Comme vous le constatez, nous sommes en mesure de mobiliser des moyens importants pour accompagner les opérations de construction et, si besoin est, de réhabilitation, principalement en direction des ménages modestes. Je souhaite également que nous accompagnions les démarches permettant de « dépenser utile », en structurant par exemple les filières de matières premières et de formation, afin d'alimenter de façon beaucoup plus importante le vivier de jeunes susceptible de travailler plus tard sur les chantiers. Il s'agit aussi de créer des filières d'assistance à maîtrise d'ouvrage et de veiller à l'efficacité dans l'utilisation des moyens mobilisés. Le Plan d'investissement volontaire outremer prévoit une enveloppe de 50 millions d'euros pour accompagner des expérimentations ou des innovations en matière de procédés constructifs. Action Logement est prêt à accompagner ces innovations afin de créer les conditions d'une reprise pérenne au sein des territoires, toujours en liaison étroite avec les collectivités locales et avec les entreprises. Je n'omets pas de mentionner les entreprises car cette relance ne doit pas créer de dé-corrélation entre les zones de logements et les zones d'activité. Nous avons d'ailleurs l'occasion de repenser le positionnement du logement, lequel pourrait être plus près des zones d'activité.
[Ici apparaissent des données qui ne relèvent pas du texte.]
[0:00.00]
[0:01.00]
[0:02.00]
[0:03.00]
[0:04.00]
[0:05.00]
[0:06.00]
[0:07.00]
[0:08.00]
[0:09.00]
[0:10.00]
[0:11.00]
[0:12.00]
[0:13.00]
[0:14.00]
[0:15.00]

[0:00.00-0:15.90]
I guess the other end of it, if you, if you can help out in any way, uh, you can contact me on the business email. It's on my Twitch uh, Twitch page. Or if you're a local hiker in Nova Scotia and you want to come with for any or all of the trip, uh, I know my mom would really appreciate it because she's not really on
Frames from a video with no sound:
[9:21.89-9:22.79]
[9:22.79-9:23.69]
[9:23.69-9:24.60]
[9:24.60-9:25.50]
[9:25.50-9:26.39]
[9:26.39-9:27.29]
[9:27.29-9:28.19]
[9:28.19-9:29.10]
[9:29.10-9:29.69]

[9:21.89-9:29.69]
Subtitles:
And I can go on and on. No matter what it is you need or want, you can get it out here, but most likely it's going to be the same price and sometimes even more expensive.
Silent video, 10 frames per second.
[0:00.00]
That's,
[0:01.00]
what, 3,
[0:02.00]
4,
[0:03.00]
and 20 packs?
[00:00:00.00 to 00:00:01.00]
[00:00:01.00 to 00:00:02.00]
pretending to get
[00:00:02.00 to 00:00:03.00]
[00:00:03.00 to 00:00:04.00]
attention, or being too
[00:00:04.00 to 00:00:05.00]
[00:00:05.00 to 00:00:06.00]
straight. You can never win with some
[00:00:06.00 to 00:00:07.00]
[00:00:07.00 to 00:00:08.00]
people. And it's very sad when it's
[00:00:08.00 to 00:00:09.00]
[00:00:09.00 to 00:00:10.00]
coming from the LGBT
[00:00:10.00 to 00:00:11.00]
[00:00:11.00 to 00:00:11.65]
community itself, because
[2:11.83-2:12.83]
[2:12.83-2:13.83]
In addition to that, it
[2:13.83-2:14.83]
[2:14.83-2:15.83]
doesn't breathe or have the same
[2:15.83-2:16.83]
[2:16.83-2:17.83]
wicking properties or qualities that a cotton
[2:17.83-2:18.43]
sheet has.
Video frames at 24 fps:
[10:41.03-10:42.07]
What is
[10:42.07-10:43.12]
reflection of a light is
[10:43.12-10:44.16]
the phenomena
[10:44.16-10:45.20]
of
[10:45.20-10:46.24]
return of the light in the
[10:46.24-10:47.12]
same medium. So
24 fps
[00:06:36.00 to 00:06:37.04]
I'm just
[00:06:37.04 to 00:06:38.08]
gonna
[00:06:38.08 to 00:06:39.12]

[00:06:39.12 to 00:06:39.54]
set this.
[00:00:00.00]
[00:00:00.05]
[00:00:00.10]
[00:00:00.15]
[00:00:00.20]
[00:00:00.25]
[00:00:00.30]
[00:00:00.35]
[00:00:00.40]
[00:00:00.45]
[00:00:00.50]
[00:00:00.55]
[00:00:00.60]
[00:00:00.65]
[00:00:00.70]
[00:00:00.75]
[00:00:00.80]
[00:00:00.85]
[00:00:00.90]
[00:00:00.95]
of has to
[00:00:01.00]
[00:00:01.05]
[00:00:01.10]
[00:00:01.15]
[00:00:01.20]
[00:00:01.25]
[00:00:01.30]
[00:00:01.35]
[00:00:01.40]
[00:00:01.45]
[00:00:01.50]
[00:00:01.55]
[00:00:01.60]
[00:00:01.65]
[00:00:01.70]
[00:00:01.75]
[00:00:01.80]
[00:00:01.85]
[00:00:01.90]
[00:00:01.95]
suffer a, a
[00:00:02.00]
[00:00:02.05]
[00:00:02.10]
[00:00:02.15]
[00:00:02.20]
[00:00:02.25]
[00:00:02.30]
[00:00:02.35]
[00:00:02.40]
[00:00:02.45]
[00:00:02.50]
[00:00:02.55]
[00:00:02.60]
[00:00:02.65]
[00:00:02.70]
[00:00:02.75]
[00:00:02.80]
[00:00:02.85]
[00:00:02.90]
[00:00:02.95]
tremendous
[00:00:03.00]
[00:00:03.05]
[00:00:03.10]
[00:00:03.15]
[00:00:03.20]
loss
Nous nous étions rendus dans les Antilles, début février dernier, pour promouvoir le Plan d'investissement volontaire. Nous avions rencontré de nombreux élus, maires, parlementaires et préfets. La crise du Covid-19 nous a empêchés de nous rendre à Mayotte et nous espérons pouvoir bientôt nous rendre dans les autres territoires. Soyez en tout cas assurés que notre groupe est pleinement engagé à vos côtés et à ceux des salariés afin de soutenir le redémarrage dans les territoires ultramarins.